Under all that gunk can't tell you much. Looks fine otherwise, like any other engine. Have you since cleaned up the pistons and wiped out all the fluids so you can check for crosshatch / scoring on the walls, and inspect the pistons and deck. All messy like that hard to tell. How did the head look? Did the belt break or a head gasket?
Hi guys, thanks for the replies. I realize its hard to tell from pics.
What happened was my gf was driving this car and it overheated on the highway, shut off on the on ramp and she couldn't start it again. I've torn it apart, the head gasket doesn't seem to have a major blowout anywhere but doesn't look great. I'm assuming the head may also be warped.
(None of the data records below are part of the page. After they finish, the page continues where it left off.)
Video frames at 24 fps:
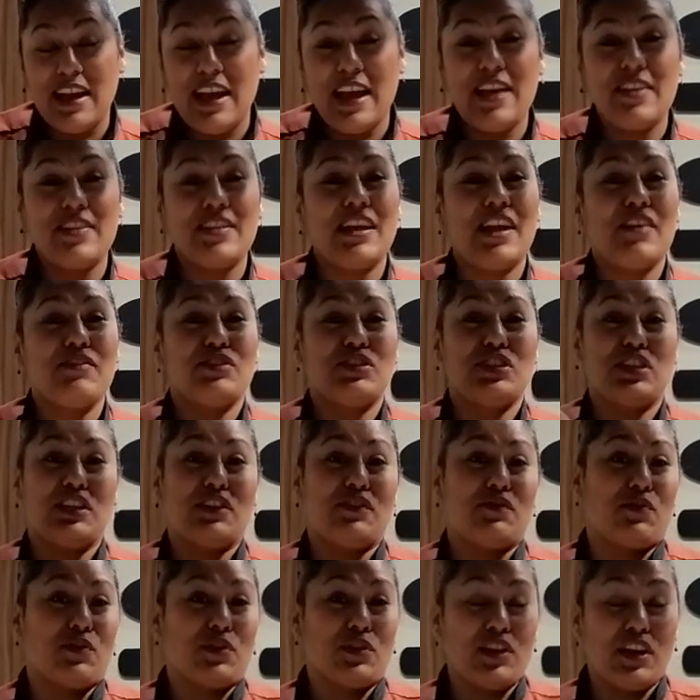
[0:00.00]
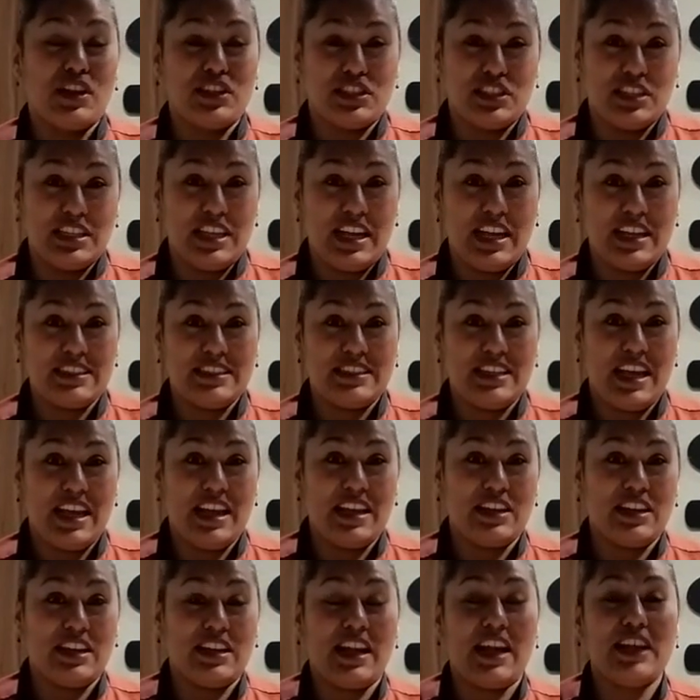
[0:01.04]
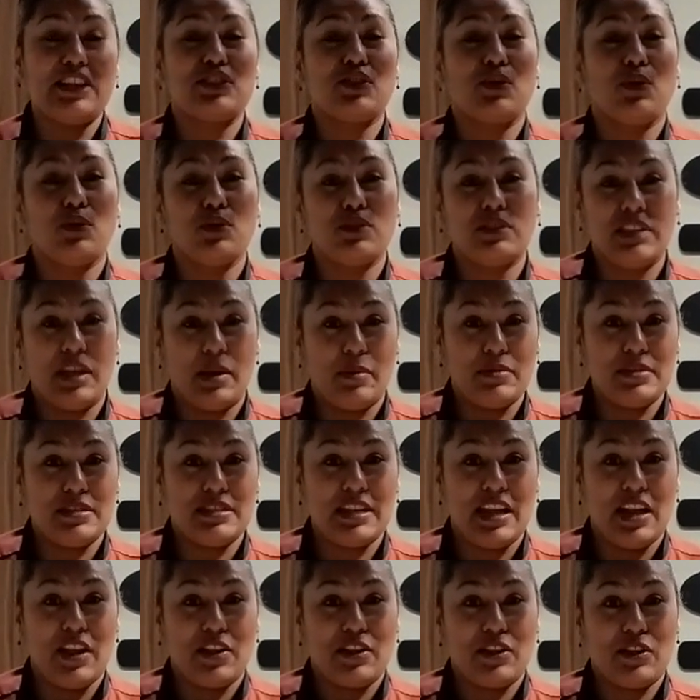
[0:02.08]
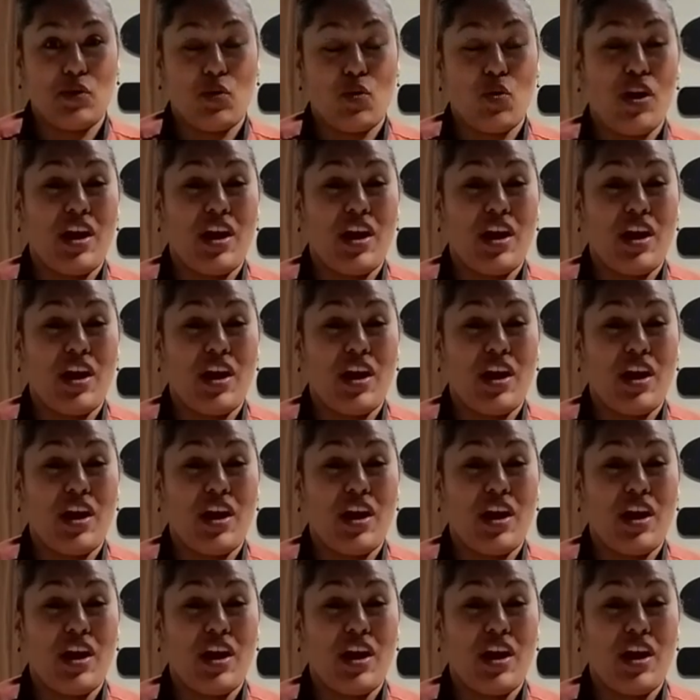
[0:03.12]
and then I took it for lunch the next day in a nice cold salmon salad,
Coolant was coming out the exhaust header when I was cranking this engine by hand.
Going to clean everything up and take some more pics. Timing belt did not snap by the way.
Judging by the mess in the cylinders, i'm going to guess it wasn't low on coolant? Any idea why it overheated? Did you happen to do a compression check before popping the head off? Without many clues, if I was in your boat with it already apart I would get the head pressure tested and at least check the deck for flat as well as the head. Bottom end should be fine as long as it had oil in it?
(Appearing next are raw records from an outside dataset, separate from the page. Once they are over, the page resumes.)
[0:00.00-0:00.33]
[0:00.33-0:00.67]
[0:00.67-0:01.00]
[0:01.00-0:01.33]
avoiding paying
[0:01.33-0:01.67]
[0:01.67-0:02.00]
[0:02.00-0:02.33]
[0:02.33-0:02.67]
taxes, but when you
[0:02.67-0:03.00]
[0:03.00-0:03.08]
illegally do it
It kept losing coolant out of the reservoir, which I haven't found a hose leak so I'm think it might have been coming out between the block and head, idk if that's likely or if it was burning off that much coolant each run.
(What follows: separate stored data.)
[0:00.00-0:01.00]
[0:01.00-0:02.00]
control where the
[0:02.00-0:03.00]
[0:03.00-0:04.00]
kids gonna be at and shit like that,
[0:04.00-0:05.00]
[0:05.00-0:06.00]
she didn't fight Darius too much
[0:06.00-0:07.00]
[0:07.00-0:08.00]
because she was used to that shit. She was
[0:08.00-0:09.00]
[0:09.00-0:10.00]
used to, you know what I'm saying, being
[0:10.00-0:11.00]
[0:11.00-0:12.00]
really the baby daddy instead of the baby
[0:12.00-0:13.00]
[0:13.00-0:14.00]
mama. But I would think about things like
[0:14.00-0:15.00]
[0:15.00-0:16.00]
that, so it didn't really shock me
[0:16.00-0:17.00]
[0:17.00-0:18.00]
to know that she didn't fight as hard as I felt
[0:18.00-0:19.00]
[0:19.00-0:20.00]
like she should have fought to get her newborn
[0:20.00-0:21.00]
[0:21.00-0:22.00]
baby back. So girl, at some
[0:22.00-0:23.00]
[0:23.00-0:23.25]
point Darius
The engine funny enough had an oil change no more than 100 km before this happened. So kind bummed about having to change that again in such a short interval.
Sounds like a warped head, and leaked into the cylinders. If the cylinders clean up ok, and no damage to the block/pistons you should be able to machine the head flat and clean everything up and run it. I would make sure the cams both spin free in the head (with the lifters out) - it may be bad and knock the cam bores out of line. Most times the head casting will settle back, so check the surfaces and everything for straight/flat. If the cams spin free it is pretty flat and ok to run if the deck surface is flat within spec. I think .002" is the limit. A shop should be able to cut it if needed when they pressure test it.
2010AveoLT (09-02-2016),Daox (09-01-2016)
I have made the block and head surfaces flat again (still some clean up to-do, I will post some pics soon)
I am now wondering about the head gasket, do you guys use the red rtv stuff to seal it? I saw a kit that sells it with it, I just bought the kit with all the new TTY bolts, gaskets and little rubber seals, but no rtv. Do I need that? Is it part of the manufacturer spec or not?
Thanks again!
No the head gasket goes on dry. It has a sealant printed on the MLS gasket so you don't need to add any. How did the cams spin in the head with it apart? Hopefully you had a machinist grind the head for you. That is assuming you don't have a fly cutter to do the job yourself.
The cams spun just fine, I had checked the crank with the engine together and it seemed good too.
I didn't get a machinist to do it. I was using a flat surface and mounting fine sandpaper on it, shaving it down. I have been checking the head and its really close to level, just finishing it up while I wait on parts delivery.